Turn the Defibrillator Up To Eleven

When I was in college I regularly would drive down to my folks’ place in San Diego. I can’t tell you how many times late on a Friday night I would be driving down the Freeway with my car door open watching the lane markers slowly go by as I was essentially driving blind in a thick coastal fog. It was actually damn scary.

Have you ever wandered deep into the woods on a dark and moonless night only to stop suddenly, realizing that you had no idea where you were or if you were about to step into a prairie dog hole and break your leg only to be found three-days later half-eaten by drooling carnivores and nibbled on by ubiquitous insects.

Heavy fog is much like the black of night.

I used to have vivid, unsettling dreams about these excursions through the fog. Long before Carrie Underwood I imagined putting my feet up off the pedals and letting the steering wheel go, letting Fate take over. Here I was lost in the fog, the straightforward pathway lost to me.

Fortuitously, I drove slow with my eyes on the dotted line just outside my door and I survived.
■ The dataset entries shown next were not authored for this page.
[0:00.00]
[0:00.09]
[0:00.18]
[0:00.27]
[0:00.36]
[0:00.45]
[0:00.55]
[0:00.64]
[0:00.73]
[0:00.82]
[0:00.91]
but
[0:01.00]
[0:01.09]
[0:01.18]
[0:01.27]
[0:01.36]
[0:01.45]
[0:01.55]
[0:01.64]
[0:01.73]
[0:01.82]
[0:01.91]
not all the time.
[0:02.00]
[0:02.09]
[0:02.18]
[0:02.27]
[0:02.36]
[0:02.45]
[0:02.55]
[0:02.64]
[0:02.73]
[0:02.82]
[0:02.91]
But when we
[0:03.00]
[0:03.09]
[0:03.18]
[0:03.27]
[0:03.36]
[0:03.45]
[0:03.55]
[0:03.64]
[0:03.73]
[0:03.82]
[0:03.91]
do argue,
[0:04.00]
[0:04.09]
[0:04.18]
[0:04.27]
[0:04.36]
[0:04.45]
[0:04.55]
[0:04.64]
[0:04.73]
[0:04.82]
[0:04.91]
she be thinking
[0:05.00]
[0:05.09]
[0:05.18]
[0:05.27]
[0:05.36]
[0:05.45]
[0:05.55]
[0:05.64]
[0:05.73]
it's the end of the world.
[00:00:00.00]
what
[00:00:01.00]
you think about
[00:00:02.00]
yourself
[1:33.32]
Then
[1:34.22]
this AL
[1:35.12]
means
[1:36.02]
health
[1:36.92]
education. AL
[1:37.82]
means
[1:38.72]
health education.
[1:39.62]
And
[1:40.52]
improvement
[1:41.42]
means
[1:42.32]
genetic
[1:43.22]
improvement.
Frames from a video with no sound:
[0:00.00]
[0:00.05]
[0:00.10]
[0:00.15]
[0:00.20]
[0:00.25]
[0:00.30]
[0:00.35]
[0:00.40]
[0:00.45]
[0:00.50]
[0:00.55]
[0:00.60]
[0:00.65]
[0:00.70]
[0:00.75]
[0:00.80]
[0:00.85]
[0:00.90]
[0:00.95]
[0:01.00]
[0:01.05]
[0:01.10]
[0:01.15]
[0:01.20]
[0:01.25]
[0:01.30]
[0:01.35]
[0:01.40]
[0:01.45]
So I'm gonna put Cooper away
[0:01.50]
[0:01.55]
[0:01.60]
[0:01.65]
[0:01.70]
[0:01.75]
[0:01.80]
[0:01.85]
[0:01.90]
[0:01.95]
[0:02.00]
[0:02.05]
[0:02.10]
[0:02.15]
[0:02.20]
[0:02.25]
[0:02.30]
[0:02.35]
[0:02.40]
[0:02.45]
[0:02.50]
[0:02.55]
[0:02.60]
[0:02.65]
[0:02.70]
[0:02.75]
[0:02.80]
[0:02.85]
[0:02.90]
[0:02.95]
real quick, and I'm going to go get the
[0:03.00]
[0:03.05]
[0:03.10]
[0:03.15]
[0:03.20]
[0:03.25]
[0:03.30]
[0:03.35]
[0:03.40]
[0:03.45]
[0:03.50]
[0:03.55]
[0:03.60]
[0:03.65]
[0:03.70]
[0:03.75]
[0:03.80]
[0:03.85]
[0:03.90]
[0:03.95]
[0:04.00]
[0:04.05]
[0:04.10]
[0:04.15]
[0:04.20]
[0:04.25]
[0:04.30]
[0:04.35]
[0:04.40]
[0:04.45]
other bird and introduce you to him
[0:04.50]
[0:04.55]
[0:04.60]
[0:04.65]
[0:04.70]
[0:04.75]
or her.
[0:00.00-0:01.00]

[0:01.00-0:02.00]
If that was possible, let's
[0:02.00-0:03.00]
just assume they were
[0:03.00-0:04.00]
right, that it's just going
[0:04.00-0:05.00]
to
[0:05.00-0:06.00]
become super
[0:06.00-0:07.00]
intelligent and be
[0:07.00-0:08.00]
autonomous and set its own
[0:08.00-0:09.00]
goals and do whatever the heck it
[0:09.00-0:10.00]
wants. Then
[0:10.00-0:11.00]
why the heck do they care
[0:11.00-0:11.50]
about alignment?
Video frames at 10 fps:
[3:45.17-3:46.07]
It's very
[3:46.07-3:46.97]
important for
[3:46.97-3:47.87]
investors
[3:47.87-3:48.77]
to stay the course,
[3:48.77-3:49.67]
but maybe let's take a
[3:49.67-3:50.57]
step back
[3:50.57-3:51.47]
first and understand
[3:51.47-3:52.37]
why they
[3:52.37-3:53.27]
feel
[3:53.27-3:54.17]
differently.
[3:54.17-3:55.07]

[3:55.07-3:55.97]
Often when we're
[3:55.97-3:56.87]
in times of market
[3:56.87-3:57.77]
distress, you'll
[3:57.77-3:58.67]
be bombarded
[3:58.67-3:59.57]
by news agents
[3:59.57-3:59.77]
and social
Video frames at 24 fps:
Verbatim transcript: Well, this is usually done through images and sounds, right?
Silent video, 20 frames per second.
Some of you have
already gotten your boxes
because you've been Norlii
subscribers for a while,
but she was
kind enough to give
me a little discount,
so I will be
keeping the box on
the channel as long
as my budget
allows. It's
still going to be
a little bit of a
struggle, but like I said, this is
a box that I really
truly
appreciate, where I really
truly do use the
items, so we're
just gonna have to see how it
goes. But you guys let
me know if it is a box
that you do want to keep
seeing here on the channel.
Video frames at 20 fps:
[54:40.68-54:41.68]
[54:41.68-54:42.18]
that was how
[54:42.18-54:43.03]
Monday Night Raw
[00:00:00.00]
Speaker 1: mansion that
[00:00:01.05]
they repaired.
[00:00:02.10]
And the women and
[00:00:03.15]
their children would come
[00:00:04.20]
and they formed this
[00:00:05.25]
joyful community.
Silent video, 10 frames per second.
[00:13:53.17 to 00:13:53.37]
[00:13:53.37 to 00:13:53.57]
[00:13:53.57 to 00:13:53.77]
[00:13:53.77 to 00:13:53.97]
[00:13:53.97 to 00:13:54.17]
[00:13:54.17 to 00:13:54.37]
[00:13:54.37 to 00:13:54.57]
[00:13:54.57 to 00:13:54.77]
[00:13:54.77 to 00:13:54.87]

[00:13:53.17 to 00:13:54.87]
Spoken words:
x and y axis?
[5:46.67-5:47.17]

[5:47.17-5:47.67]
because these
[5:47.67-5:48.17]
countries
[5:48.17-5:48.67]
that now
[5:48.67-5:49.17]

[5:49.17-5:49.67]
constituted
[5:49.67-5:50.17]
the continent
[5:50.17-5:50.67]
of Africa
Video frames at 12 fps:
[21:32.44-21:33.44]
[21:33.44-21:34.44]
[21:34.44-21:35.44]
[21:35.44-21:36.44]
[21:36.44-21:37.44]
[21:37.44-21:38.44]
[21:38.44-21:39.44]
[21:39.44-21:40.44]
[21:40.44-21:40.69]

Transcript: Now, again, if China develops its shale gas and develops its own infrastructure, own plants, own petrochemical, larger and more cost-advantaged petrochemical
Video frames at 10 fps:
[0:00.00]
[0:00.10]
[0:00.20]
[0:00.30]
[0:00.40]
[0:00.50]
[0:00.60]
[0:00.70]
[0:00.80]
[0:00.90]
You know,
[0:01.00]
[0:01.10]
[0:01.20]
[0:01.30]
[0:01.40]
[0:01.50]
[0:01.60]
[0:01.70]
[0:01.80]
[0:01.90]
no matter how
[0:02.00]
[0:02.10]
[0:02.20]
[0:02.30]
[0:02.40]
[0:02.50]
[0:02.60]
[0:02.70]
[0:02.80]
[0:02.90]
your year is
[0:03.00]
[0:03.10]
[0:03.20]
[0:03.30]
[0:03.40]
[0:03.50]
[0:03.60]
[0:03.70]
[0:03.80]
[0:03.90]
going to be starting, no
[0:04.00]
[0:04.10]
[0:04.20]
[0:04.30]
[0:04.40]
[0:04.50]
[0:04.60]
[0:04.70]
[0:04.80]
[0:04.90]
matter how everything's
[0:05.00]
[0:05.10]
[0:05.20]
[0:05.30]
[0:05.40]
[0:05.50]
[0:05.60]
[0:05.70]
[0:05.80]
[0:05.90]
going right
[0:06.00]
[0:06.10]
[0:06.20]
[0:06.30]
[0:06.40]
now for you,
I thought of this feeling of uncontrolled forward motion while reading Joe Connelly’s very entertaining novel, Bringing Out the Dead. Two reoccurring themes pervade the text: the existential approach to death and mayhem, and living a life seemingly out-of-control but with powerful, beneficial results.

Take a ride:

There’s no better cure for the blues than driving an ambulance extremely fast and without direction, red lights beating against storefronts, sirens screaming for you, gas brake turn, gas brake turn, circling a block four times and then straight down the avenue. Guaranteed to cure you if it doesn’t kill you. Drive as fast as you can and then go faster. Turn only at the last possible moment and without reason. If you have to hit a car, make sure it’s one that’s double parked.


It’s not foggy, but it is New York City. Back in the Seventies I travelled from New Jersey to Queens on a regular basis and learned rapidly that the only way to survive mid-town traffic was a heavy foot and a balls-to-the-wall attitude. Twenty years later, taxi drivers rushing me to an early curtain at the Met re-emphasized the importance of speed, driving skill, and batshit crazy when it comes to driving in Manhattan traffic.

The other theme, demonstrated in many varied scenes depicting the life of a dedicated Paramedic, is a close and often clinical approach to death and dismemberment.

Consider this extended revelation from the novel:

I have done CPR in grand ballrooms on Park Avenue and in third-floor dance halls uptown. On Park they stand tall black panels around you to shield the dancers from an unpleasant view, while the band keeps up their spirits with songs like “Put on a Happy Face.” Uptown the music never breaks and the dancers’ legs whirl around you like a carnival ride. I’ve worked on the floors of some of the finest East Side restaurants, serenaded by violins while the man at the table next to me cut into his prime rib, and I have worked under the gory fluorescence of basement diners where taxi drivers can order, eat, and be back on the road in ten minutes. I’ve watched Broadway shows from the front row, kung fu pornography from Times Square balconies. I once brought a bartender back to life on the top of his bar while Irish dance music played. The patrons moved over for us, but no one stopped drinking.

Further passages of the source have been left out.